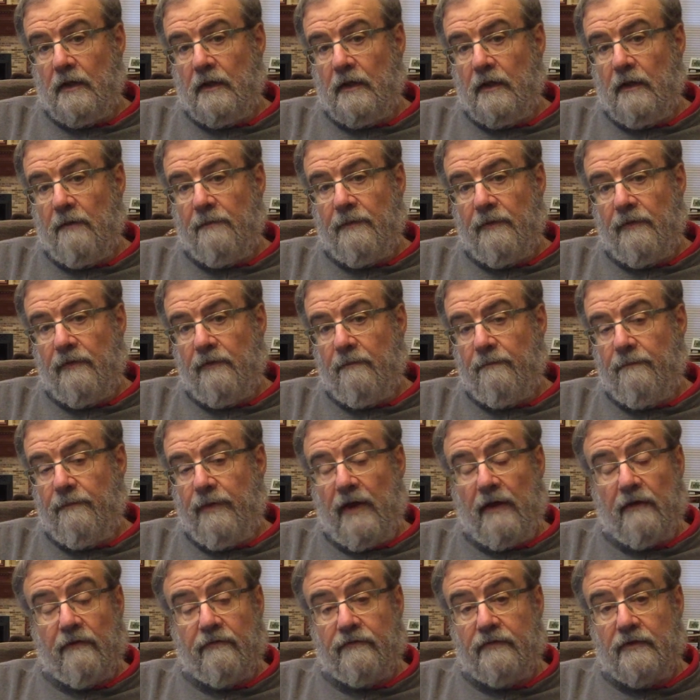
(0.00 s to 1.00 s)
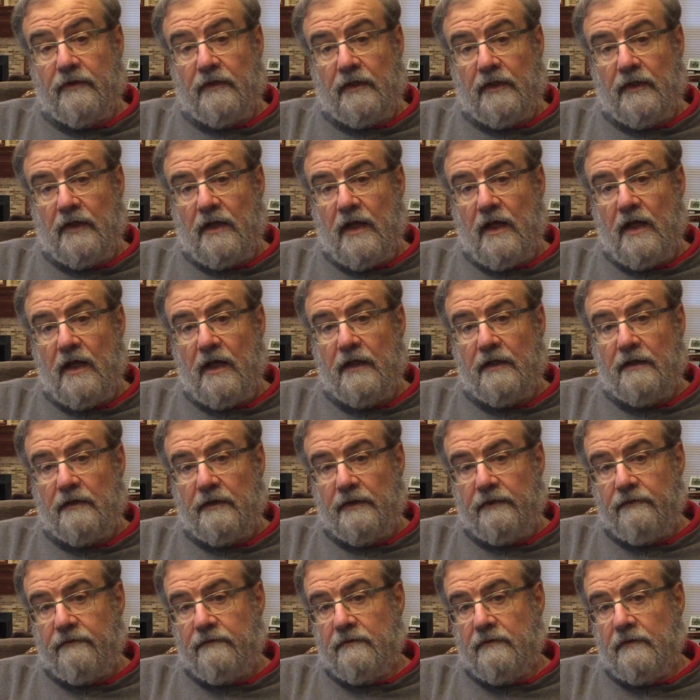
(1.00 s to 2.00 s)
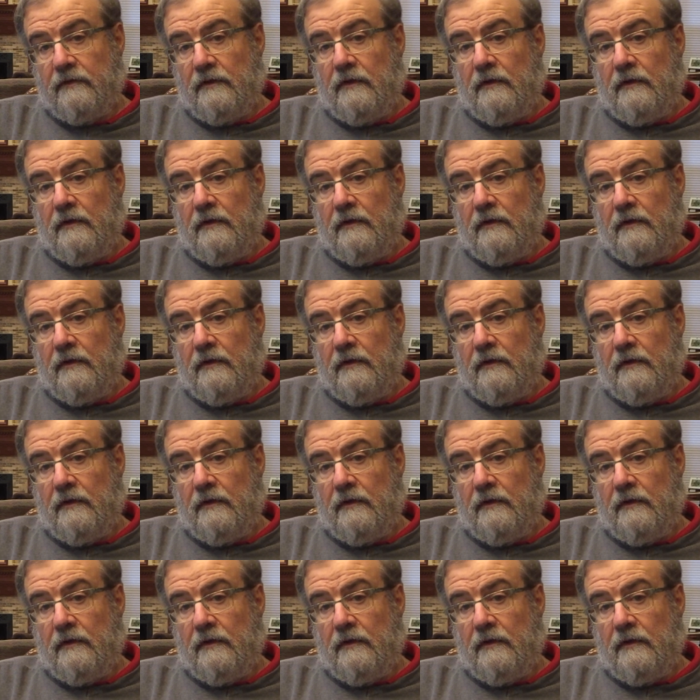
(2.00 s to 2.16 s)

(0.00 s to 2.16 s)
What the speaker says: up in the Palestinian highlands,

● **WHAT YOU ARE ASKED TO DO**
For every entry above, write it out exactly and remove any image.

● **SOLUTION FOR THIS PROBLEM**
(0.00 s to 1.00 s)
(1.00 s to 2.00 s)
(2.00 s to 2.16 s)

(0.00 s to 2.16 s)
What the speaker says: up in the Palestinian highlands,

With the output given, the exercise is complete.